(Exercise data Opens)
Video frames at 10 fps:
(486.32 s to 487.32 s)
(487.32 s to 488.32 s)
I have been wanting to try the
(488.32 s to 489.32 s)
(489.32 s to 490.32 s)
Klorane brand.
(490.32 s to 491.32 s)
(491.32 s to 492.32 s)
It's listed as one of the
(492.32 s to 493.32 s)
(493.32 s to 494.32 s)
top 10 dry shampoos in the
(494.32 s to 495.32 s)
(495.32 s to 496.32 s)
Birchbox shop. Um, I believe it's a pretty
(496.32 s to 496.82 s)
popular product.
(Exercise data Closes)
(Exercise data Opens)
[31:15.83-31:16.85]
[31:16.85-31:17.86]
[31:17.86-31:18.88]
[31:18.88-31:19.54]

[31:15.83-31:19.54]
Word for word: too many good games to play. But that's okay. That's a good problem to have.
(Exercise data Closes)
**Instructions for the task:** Copy the lines of the data above exactly as written, beginning with the line containing "[31:17.86-31:18.88]" and ending with the line containing "Word for word: too", and leave out all other lines.

**Solution to this problem:**
[31:17.86-31:18.88]
[31:18.88-31:19.54]

[31:15.83-31:19.54]
Word for word: too many good games to play. But that's okay. That's a good problem to have.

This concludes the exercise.